Do you realize what having no NFL season would do to the economy? According to the NFLPA, it's estimated it would cost each NFL city $160 million and 3,000 jobs. That's 93,000 jobs nationwide. For what? Another Aspen chalet?


Question: In 10 years, do you think you're going to find New England Patriots owner Robert Kraft wandering the streets because of the 200-plus concussions he didn't know he had from his time in the NFL? You figure Detroit Lions owner William Clay Ford will end up with ringing in the ears and depression the way former Patriots linebacker Ted Johnson did? Within the past year alone, two former players killed themselves.

You recall any NFL owners killing themselves lately?

The players aren't asking for more money. They deserve what they get, and they get it for an average of only three years. The Bidwills have owned the Cardinals for 79 years. The Rooneys have owned the Steelers for 78 years. Nine NFL owners inherited their teams. There's no easier path to permanent hot-and-cold running jets than your dad handing you an NFL team.

On the other hand, nobody hands NFL players anything but a chinstrap. With what we know about the dangers to brains now, would you exchange jobs with an NFL player?

This isn't baseball. These guys go to a job every day in which safety is Job 1,379
.

The people asking for more money are the owners. They want $1 billion more out of the deal they have now.

They say they're losing money.

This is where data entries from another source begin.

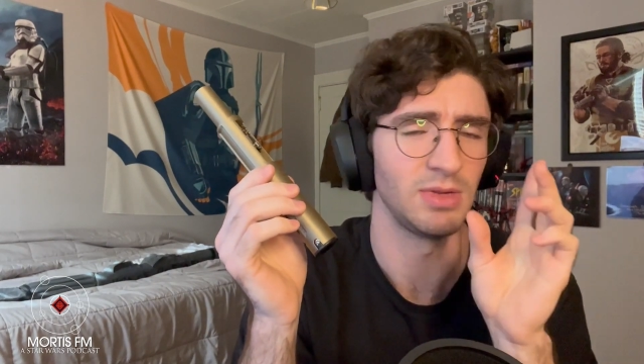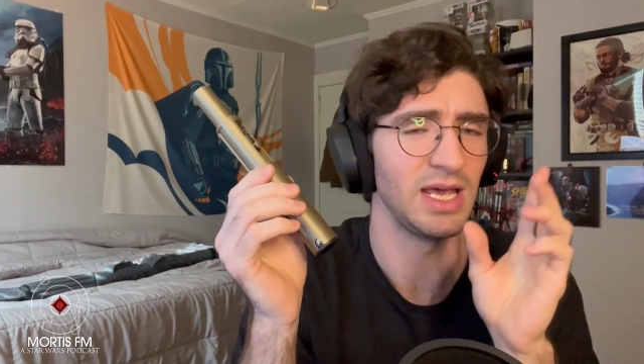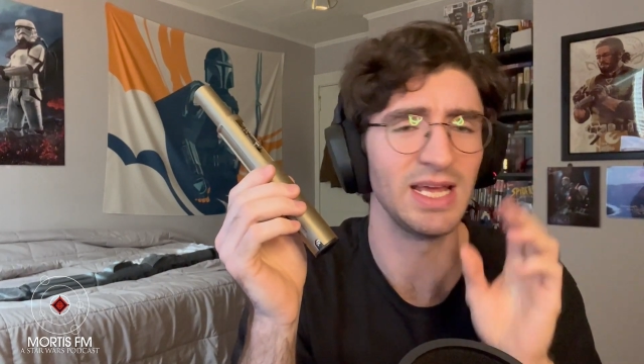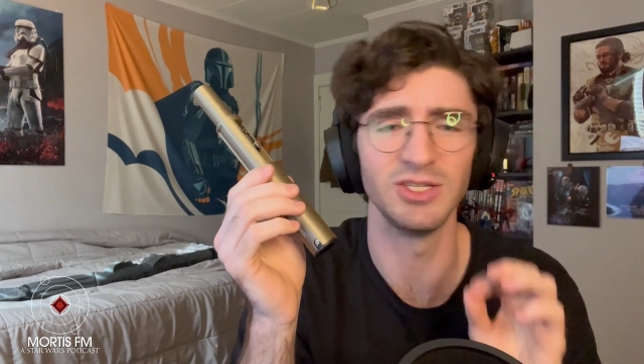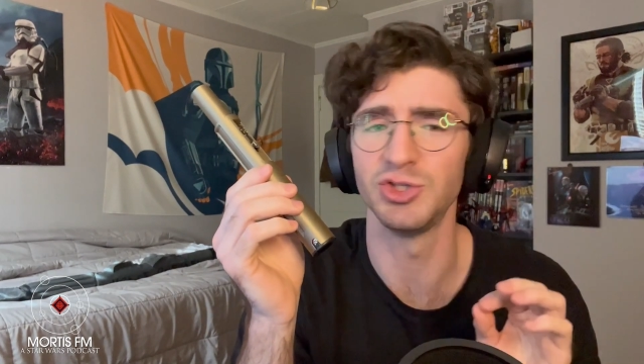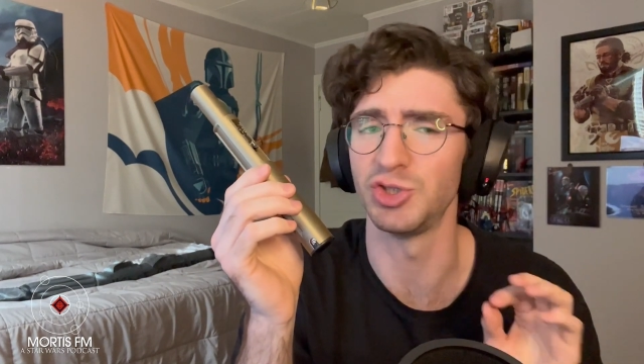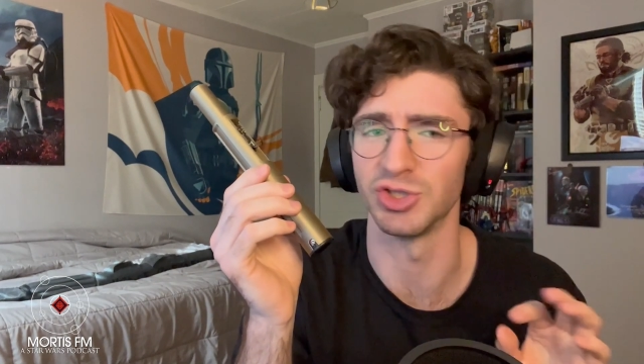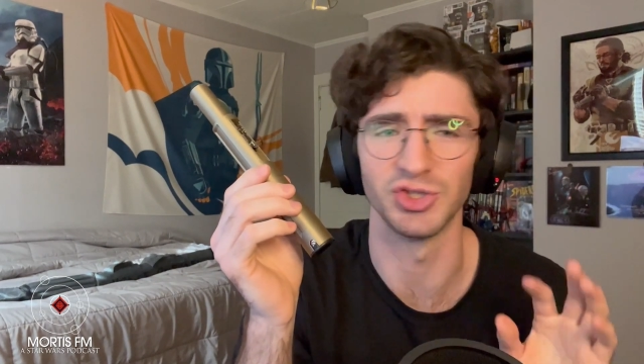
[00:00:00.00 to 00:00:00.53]

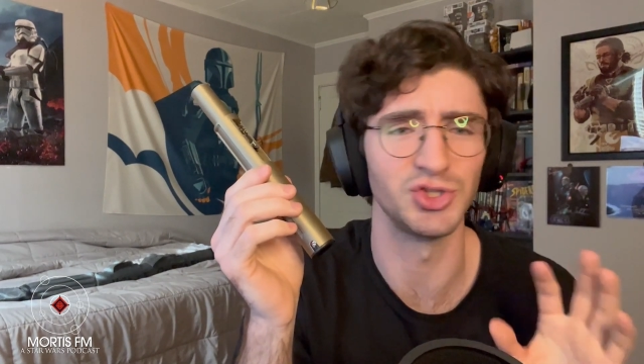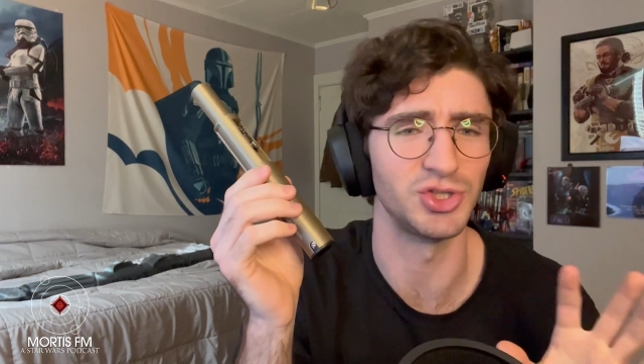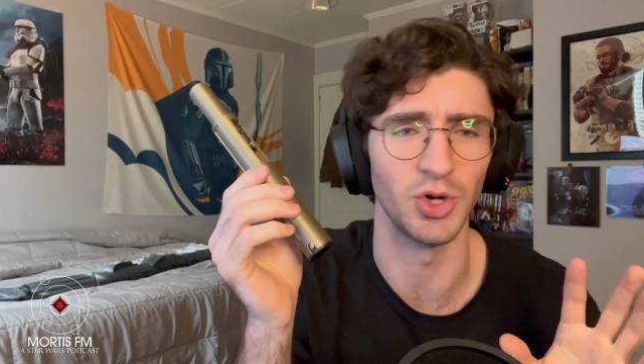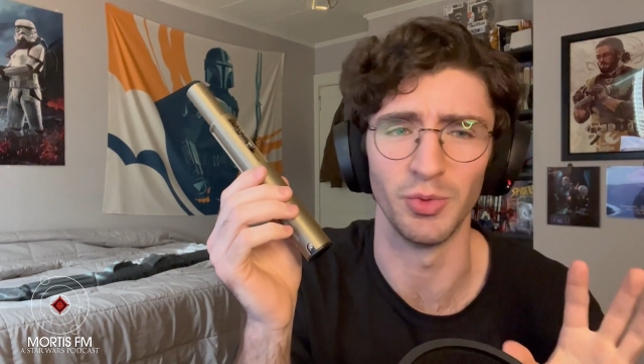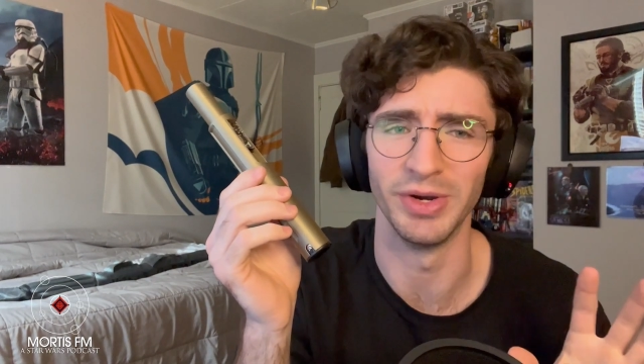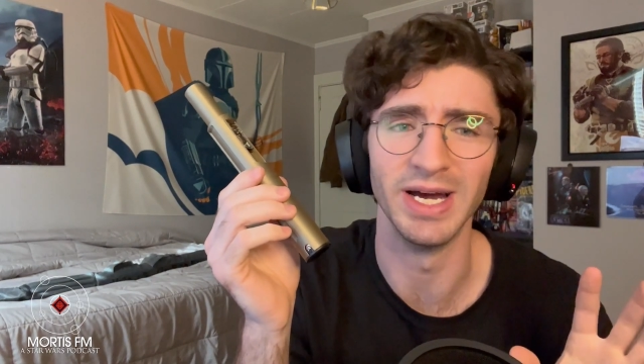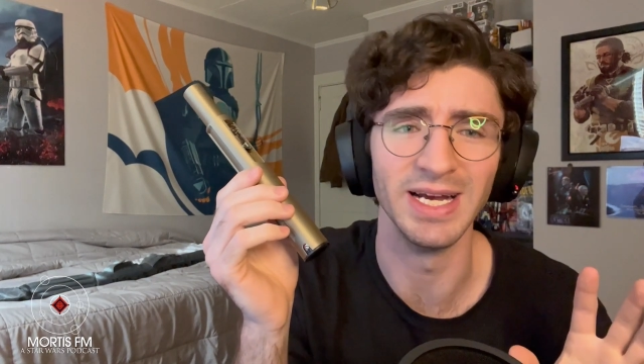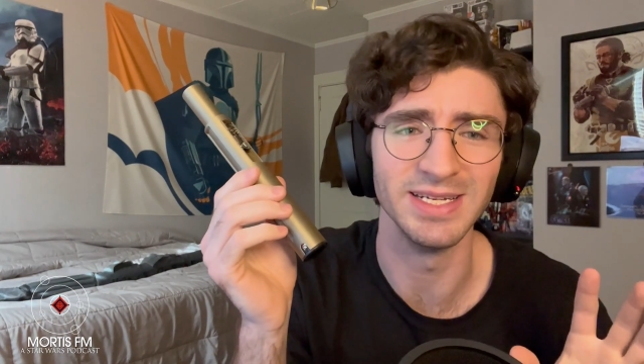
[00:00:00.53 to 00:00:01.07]
it's just so
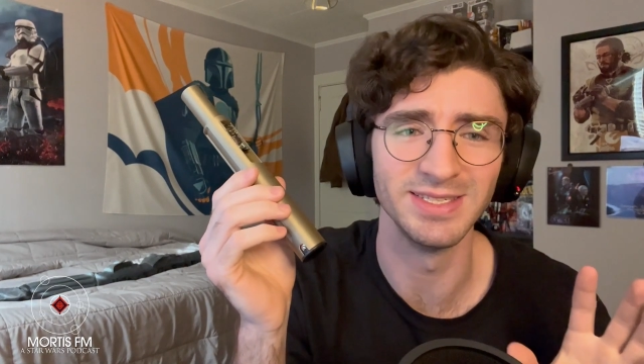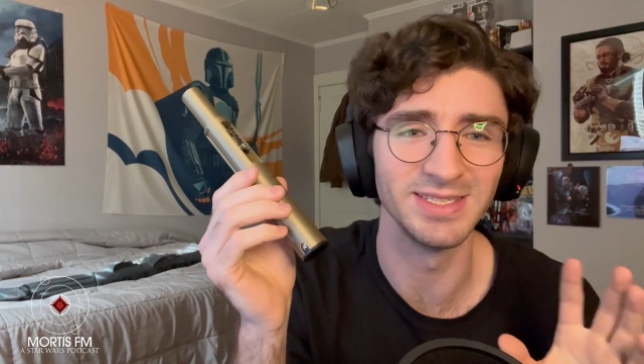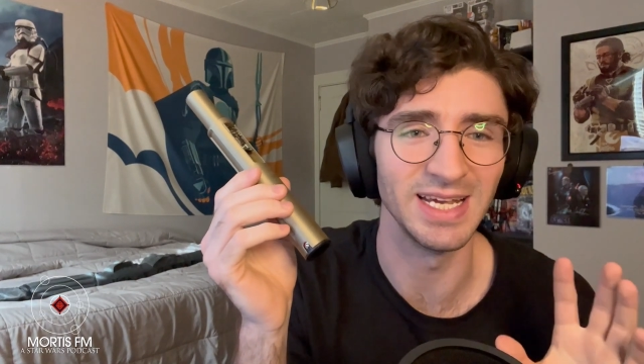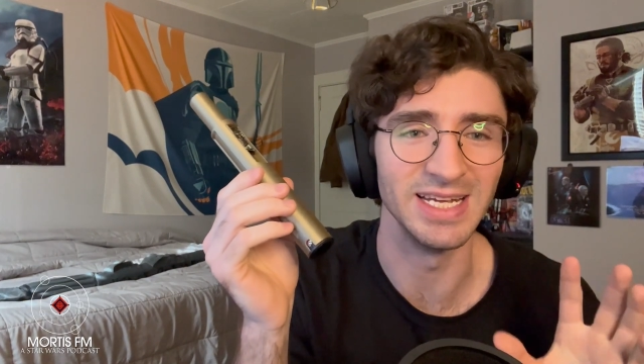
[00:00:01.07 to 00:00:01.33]
nice.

But if you were losing money and were asking for $1 billion back, wouldn't you slap some proof down on the table? The owners are more secretive with their books than KFC is with its recipe.

Take our word for it and just fork over the billion. Oh, and play two more games for free. Thanks.

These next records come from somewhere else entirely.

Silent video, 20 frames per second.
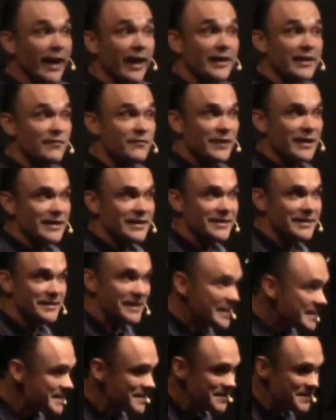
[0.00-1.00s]
And if you
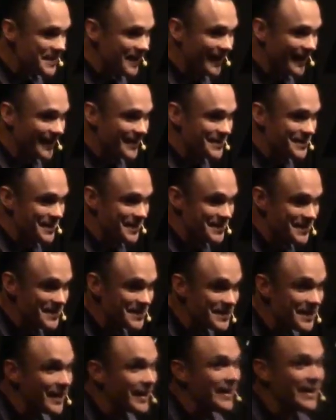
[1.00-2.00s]
didn't see it in
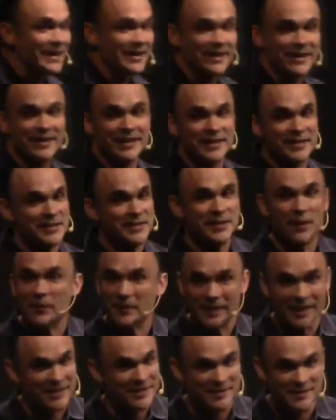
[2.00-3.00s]
Jesus, you
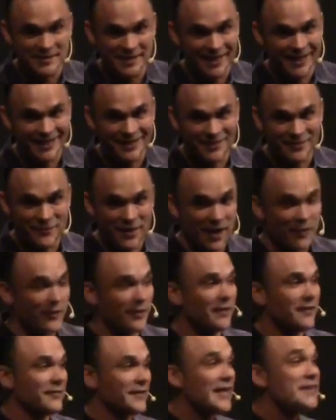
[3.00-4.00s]
don't get to see it in the
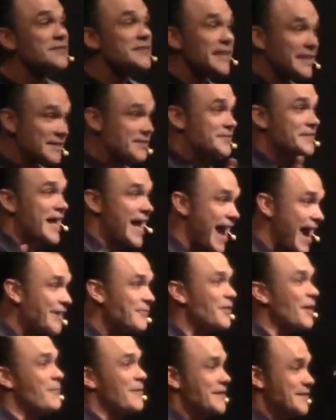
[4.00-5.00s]
Father. That's the
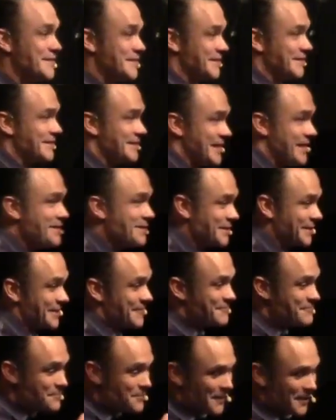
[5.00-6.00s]
exact
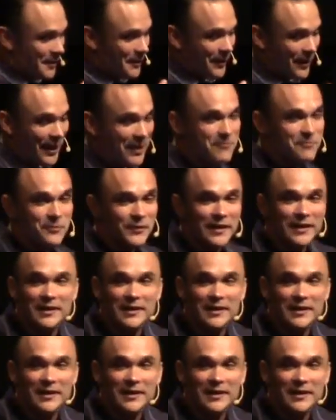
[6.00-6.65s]
representation, okay?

In this, the greediest and most shameful era in American business history, the NFL owners would steal the cake. No set of sports owners in U.S. history has known this kind of popularity, love or cash. If there is a lockout, the day the 2012 season starts, every fan ought to pelt the owners' luxury boxes with pennies.

Jeffrey Lurie, owner of the Philadelphia Eagles, owns an 18-bedroom estate with a three-hole golf course, two-lane bowling alley, two-story recreation center and indoor tennis court. He's really going to lock players out? For what, his own ski hill?

Stan Kroenke, owner of the St. Louis Rams, owns four homes, four ranches and three vineyards. He once ordered his employees to destroy $3 million in wine because he didn't think it was up to his standards. His wife is a Wal-Mart heiress.

Are you really fretting about his future?

NFL commissioner Roger Goodell said the other day that the owners need this money to build new stadiums. And who profits from new stadiums? The owners. A new stadium doesn't make the team any better. The seat under your butt isn't any bigger. But a new stadium, usually built with vats of your tax dollars, funnels millions more per game into an owner's pocket via luxury boxes, concessions and advertising. That's money that isn't shared 32 ways. What Goodell is saying is, "We need that billion so my owners can buy new Bentleys. Theirs are dusty."

Locking out the players now would be unjust, unfair and as indefensible as Al Davis' wardrobe. There is so much to go around, it's obscene. A billion back? These guys have that in cash.

Malcolm Glazer, owner of the Tampa Bay Buccaneers, once bought a $14 million Palm Beach mansion and never moved into it. He later sold it for $24 million.

Bud Adams, owner of the Tennessee Titans, has 10,000 head of cattle.

Jennifer Lopez, part owner of the Miami Dolphins, has offered to auction off her twins' clothes because they're not allowed to "repeat" outfits.

When's the telethon?

http://sports.espn.go.com/espn/news/story?id=6177574
 
As an employer, if I had to side in this, it would be with the owners. People are bitching about people in a business wanting to make more money. Well yeah, they wouldnt stay in business if they didnt. Nobody would.

That said, shut it down. I dont care. Nearly all of the owners, AND players (if they have been smart with their MILLIONS) will be just fine.